Gangster movies are a staple of Korean cinema, but Park Hoon-jung’s 2013 film, “New World,” presents familiar tropes with modern style. The story of an undercover cop struggling with a rapidly-expanding criminal syndicate and his own conflicted loyalty, the film covers familiar territory but stays fresh, thanks to well-paced drama and excellent action sequences.

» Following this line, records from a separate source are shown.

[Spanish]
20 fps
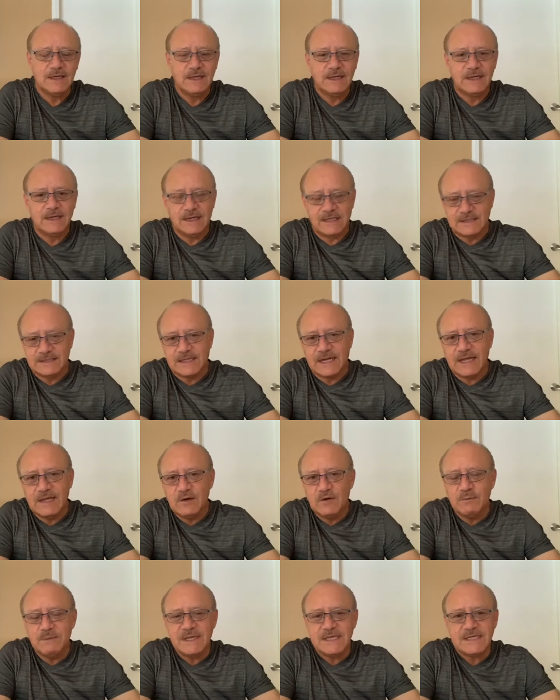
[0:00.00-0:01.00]
les trae
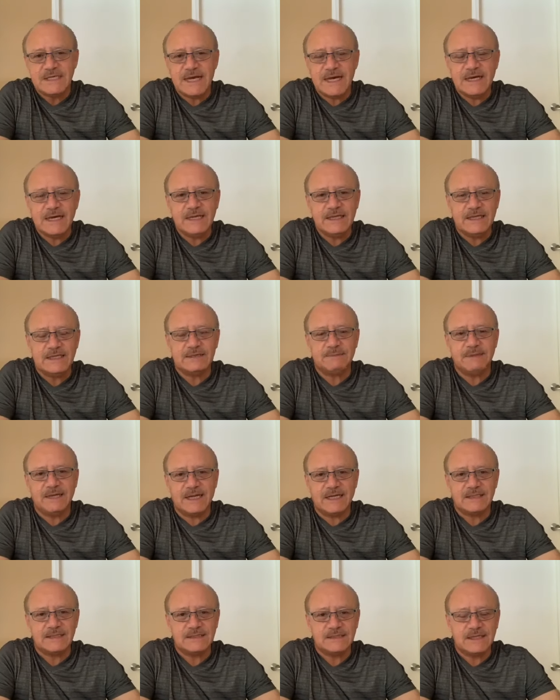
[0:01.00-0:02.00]
un mensaje de
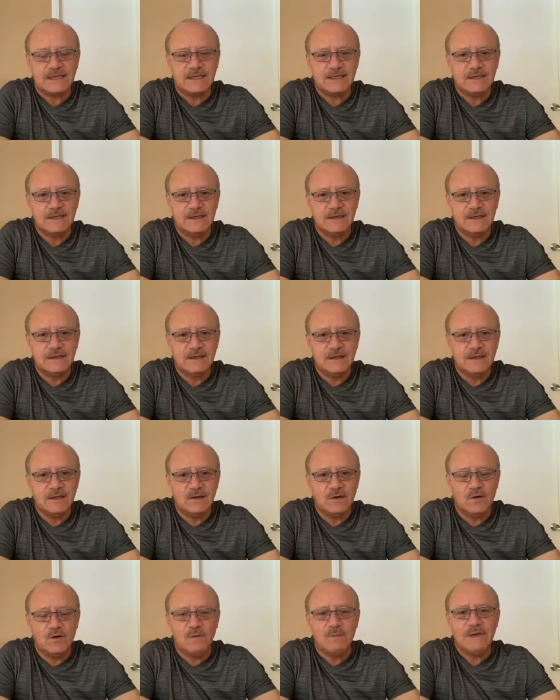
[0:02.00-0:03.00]
esperanza,
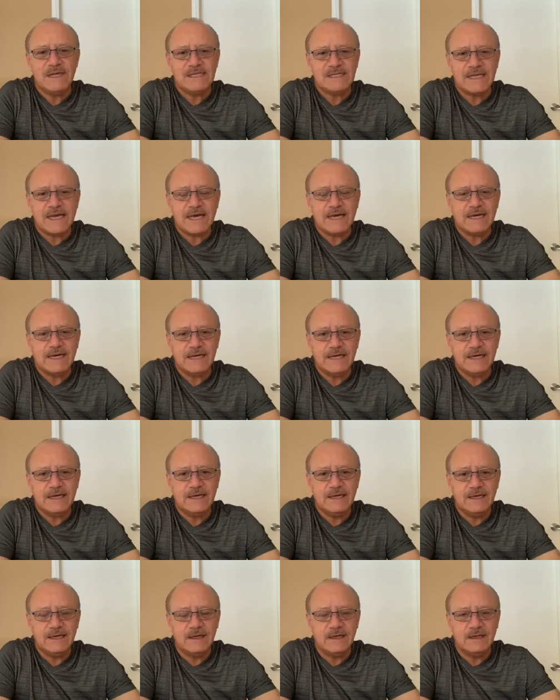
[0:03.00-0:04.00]
un
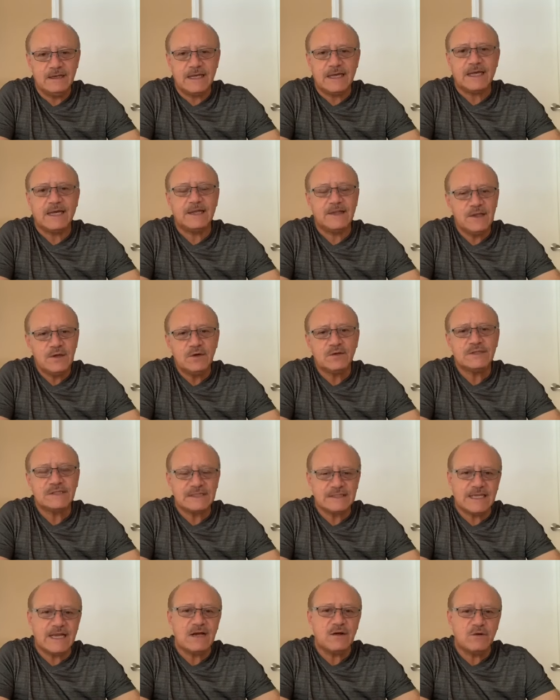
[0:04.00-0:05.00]
mensaje de que Dios
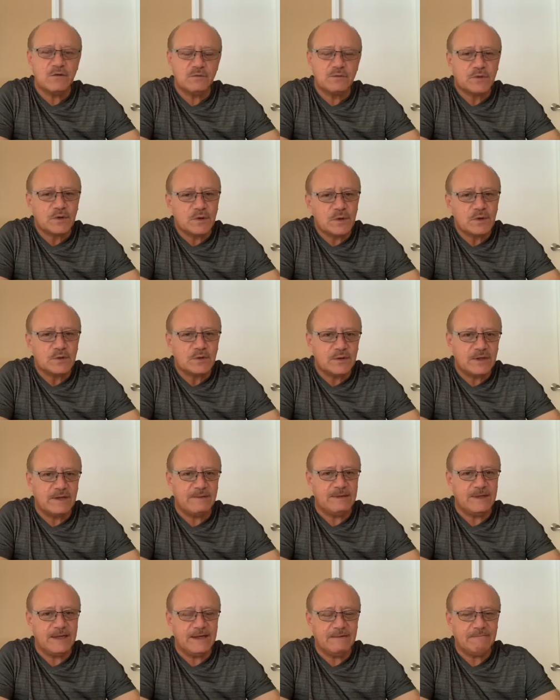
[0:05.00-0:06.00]
está en control
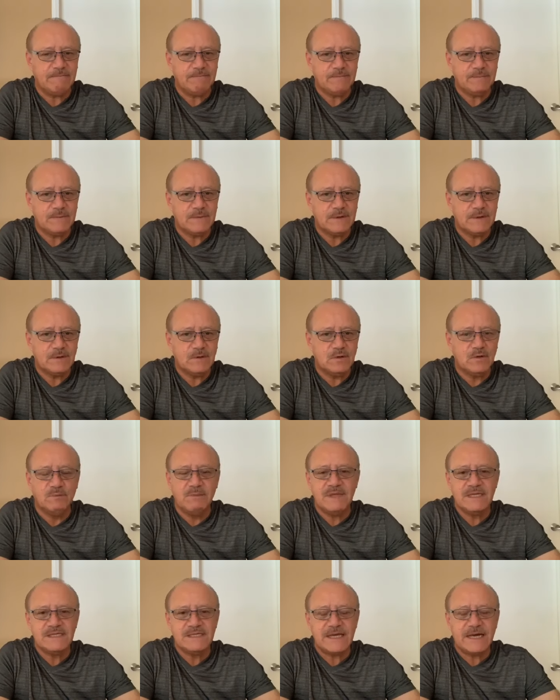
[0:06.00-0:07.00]
todavía, un
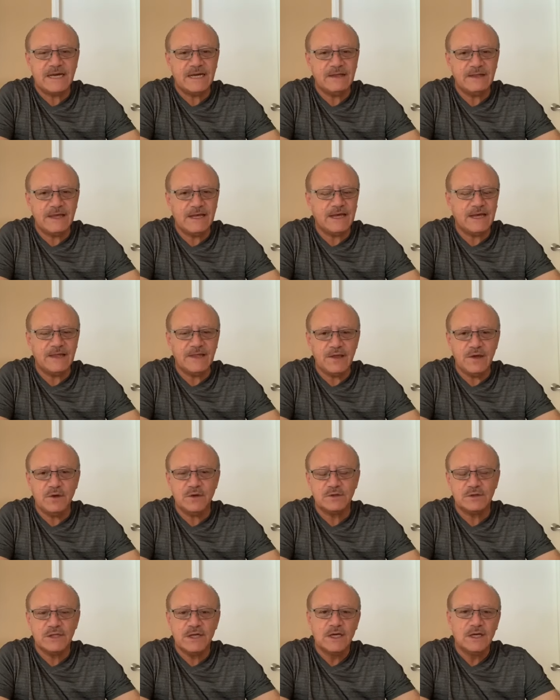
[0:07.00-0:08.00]
mensaje de que
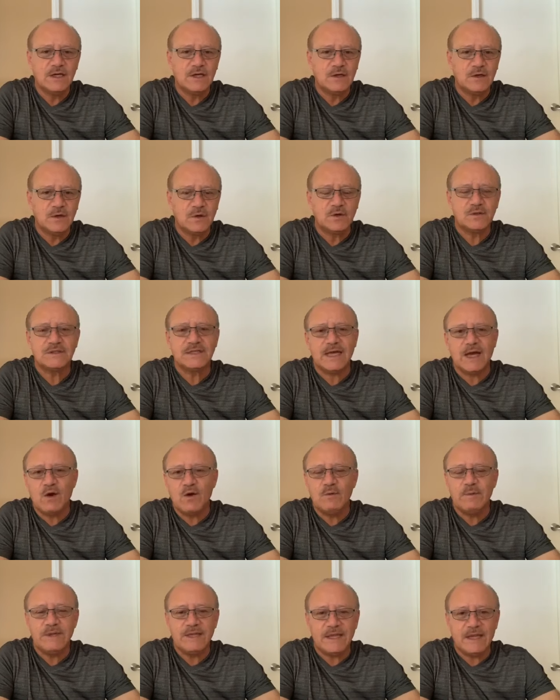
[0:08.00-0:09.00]
Dios no se ha
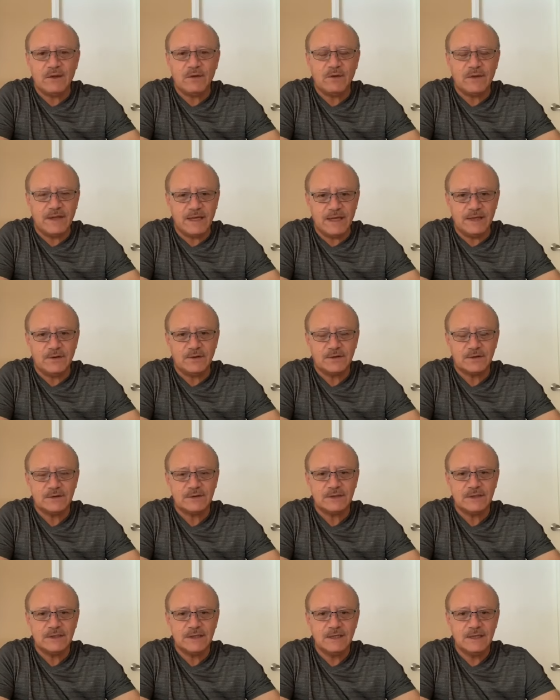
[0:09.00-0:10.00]
olvidado de
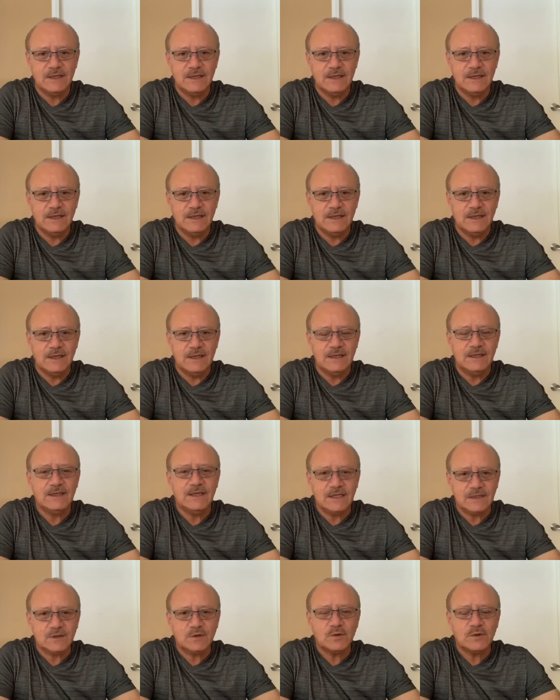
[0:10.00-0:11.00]
ellos. Y
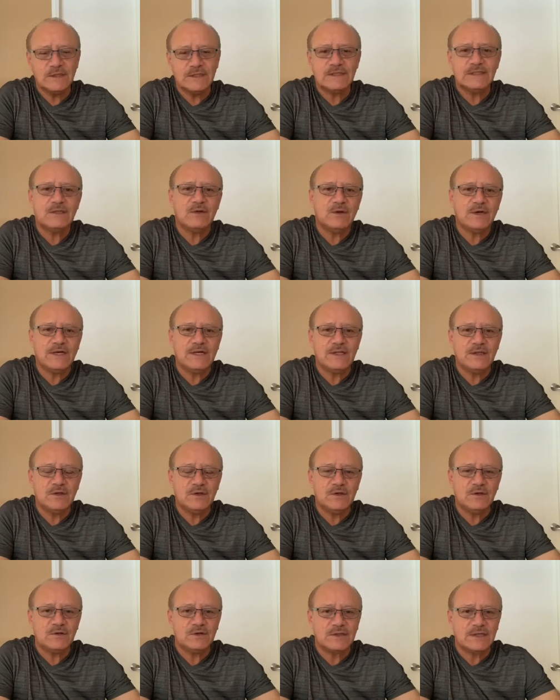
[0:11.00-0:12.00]
esto es lo que
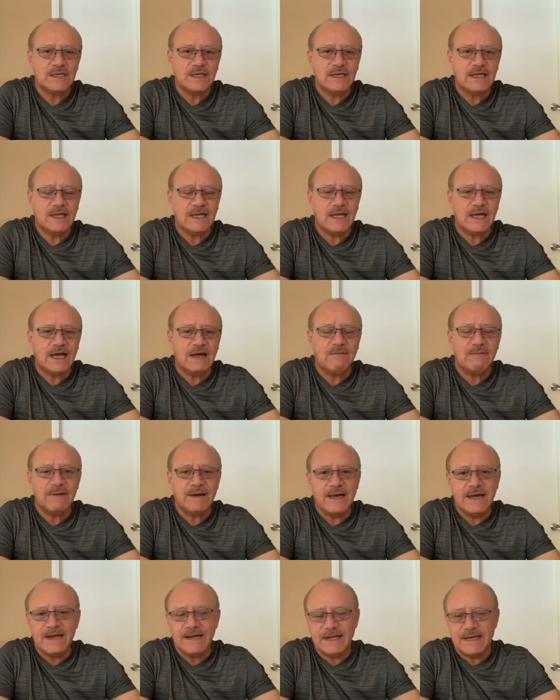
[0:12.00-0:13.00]
Dios nos quiere
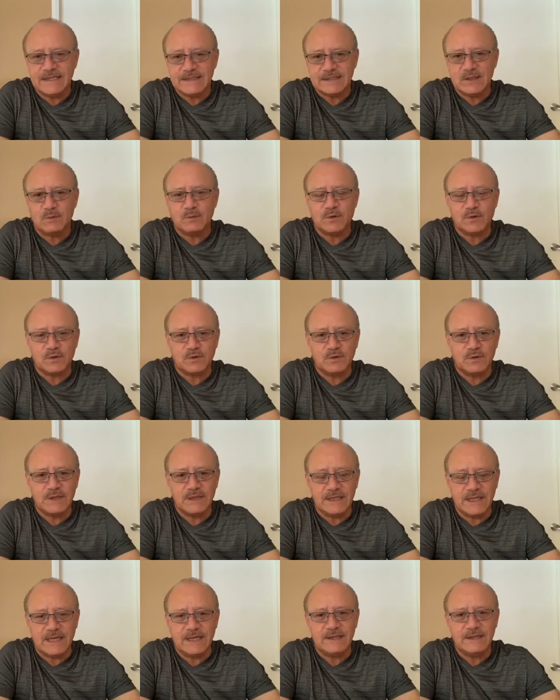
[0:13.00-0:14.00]
hablar en esta
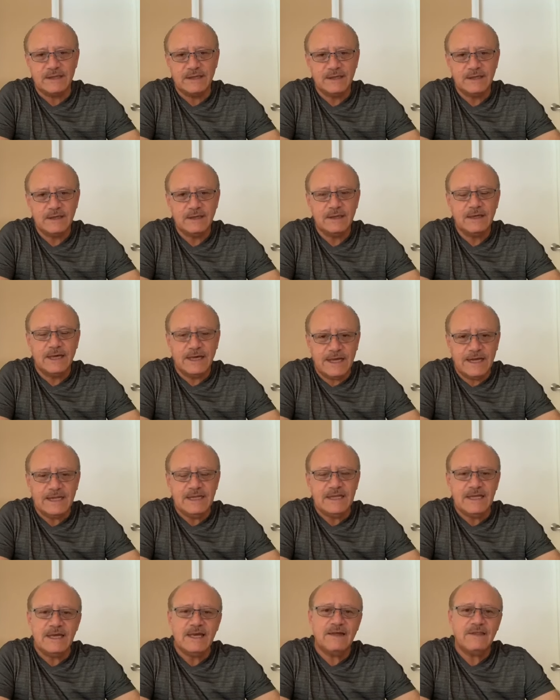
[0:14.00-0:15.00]
oportunidad, el
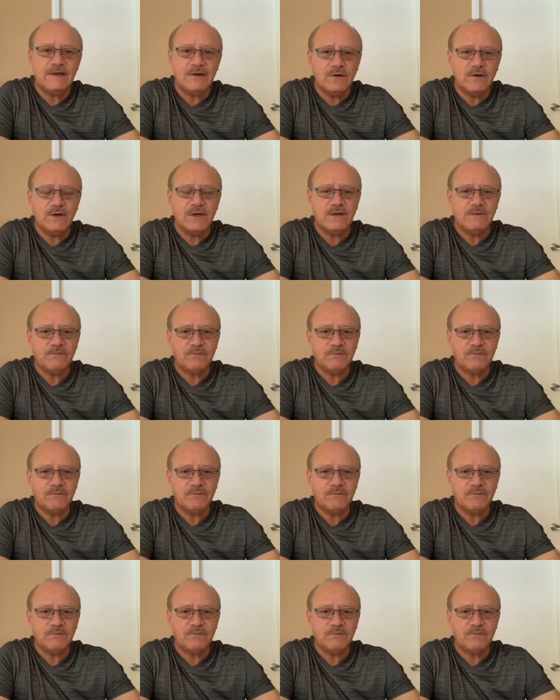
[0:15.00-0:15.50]
día de hoy.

Jang Chul-soo’s 2010 horror/thriller film, “Bedeviled,” is simultaneously difficult and rewarding. Hae-won is an overworked woman who takes a break to visit Bok-nam, an old friend who now lives on a remote island. Hae-won finds her friend treated little better than a slave by her uncaring husband, and the film contains scenes of cruelty and degradation. Building to a climax in which Bok-nam finally lashes out, this dark, disturbing film won the Korean equivalent of an Oscar for lead actress Seo Yeong-hie’s performance.
“Han Gong-ju” stars Chun Woo-hee as the film’s eponymous protagonist, a teenage girl who is sent to live in a new town. Chun Woo-hee turns in a gripping performance as a distant, emotionally shattered abuse victim, and the film unfolds slowly to reveal the trauma that the main character has experienced. This 2013 film was Lee Su-jin’s debut, establishing the director as a powerful new voice in Korean cinema.